----- Available records

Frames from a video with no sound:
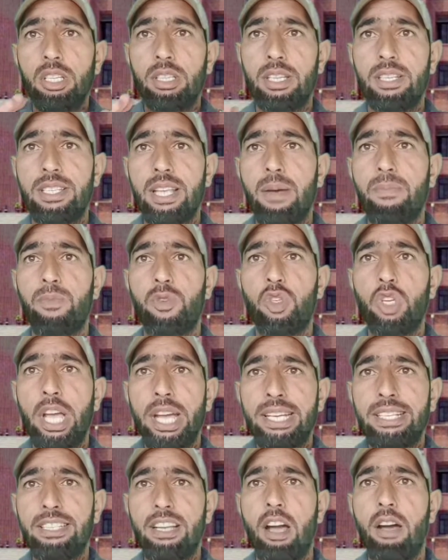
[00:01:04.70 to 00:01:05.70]
The
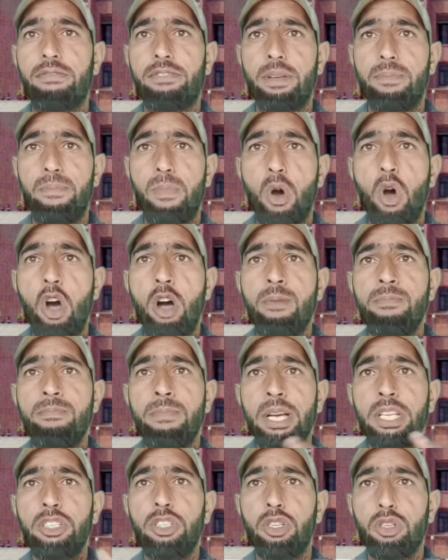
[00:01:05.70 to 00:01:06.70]
subject of the poem
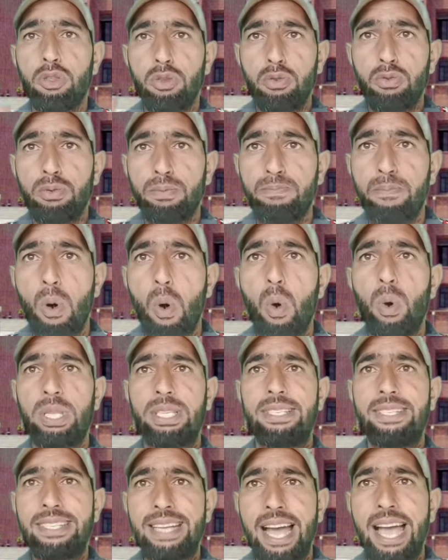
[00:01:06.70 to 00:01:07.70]
must suit
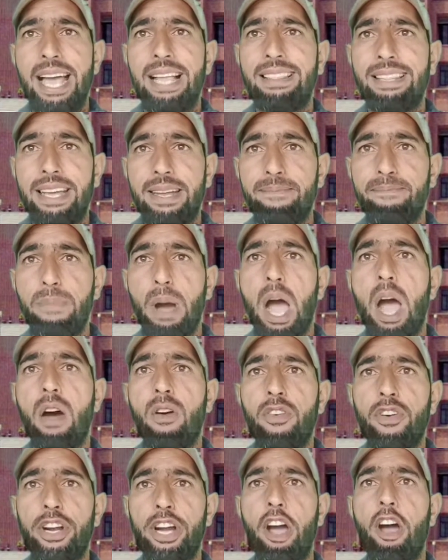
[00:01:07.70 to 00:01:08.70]
both style and
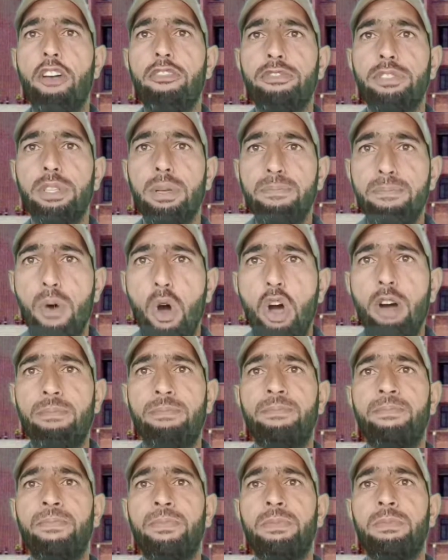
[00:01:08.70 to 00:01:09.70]
power of the poem.
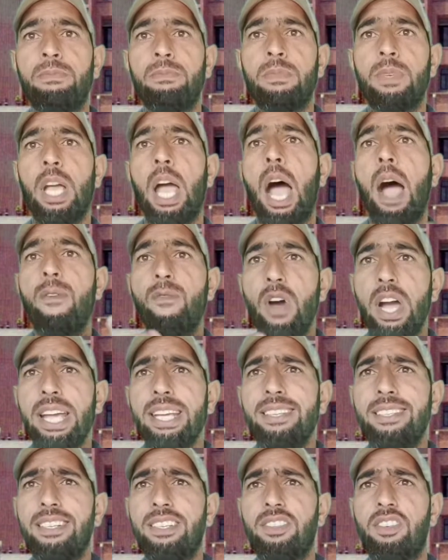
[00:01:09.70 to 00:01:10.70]
A
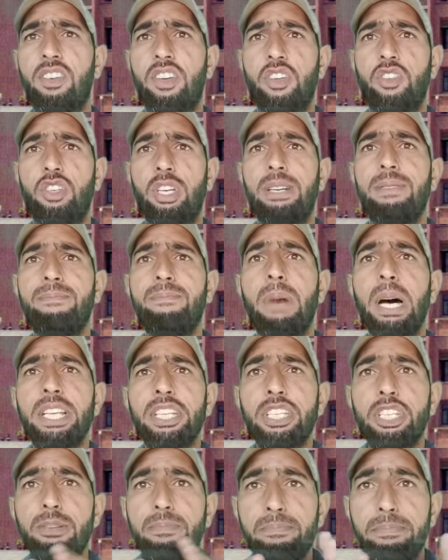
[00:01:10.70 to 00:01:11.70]
wise discretion
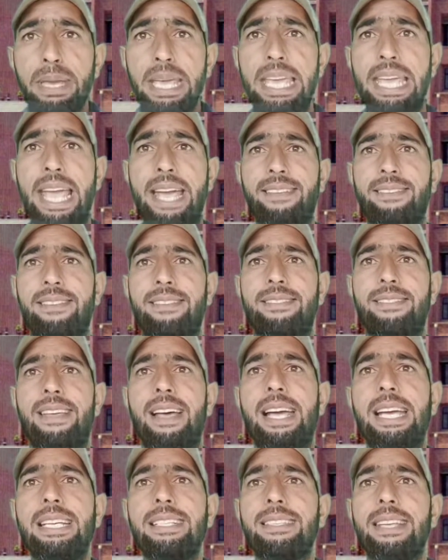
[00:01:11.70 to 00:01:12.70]
must be
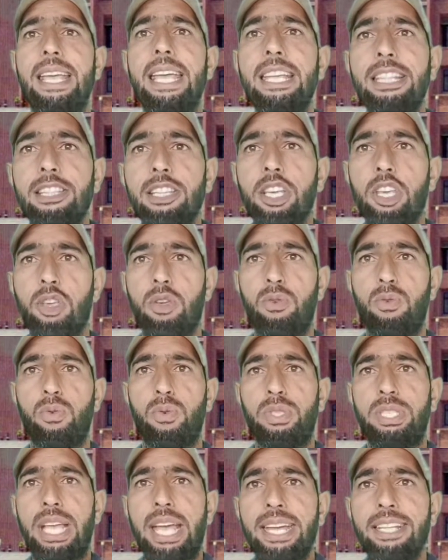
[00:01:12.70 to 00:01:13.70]
exercised in the
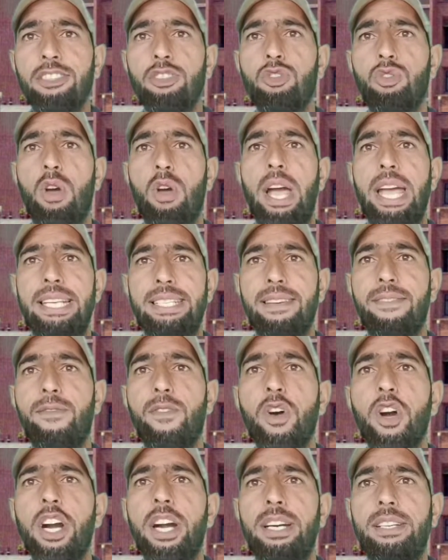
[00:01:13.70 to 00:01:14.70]
use and choice of
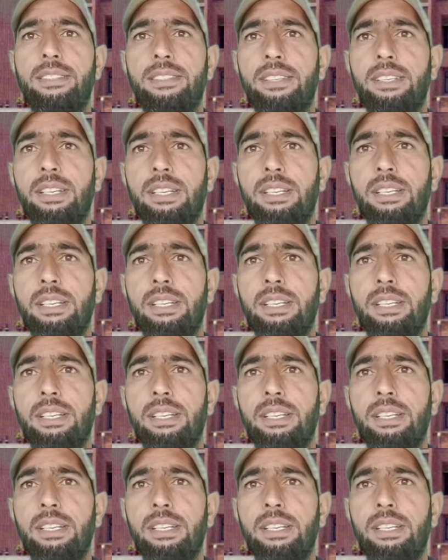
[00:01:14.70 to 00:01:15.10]
words.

----------

Exercise instructions: Please set down, exactly and with nothing added, the lines from the line with "[00:01:08.70 to 00:01:09.70]" to the end of the entries above, omitting pictures.

Written response:
[00:01:08.70 to 00:01:09.70]
power of the poem.
[00:01:09.70 to 00:01:10.70]
A
[00:01:10.70 to 00:01:11.70]
wise discretion
[00:01:11.70 to 00:01:12.70]
must be
[00:01:12.70 to 00:01:13.70]
exercised in the
[00:01:13.70 to 00:01:14.70]
use and choice of
[00:01:14.70 to 00:01:15.10]
words.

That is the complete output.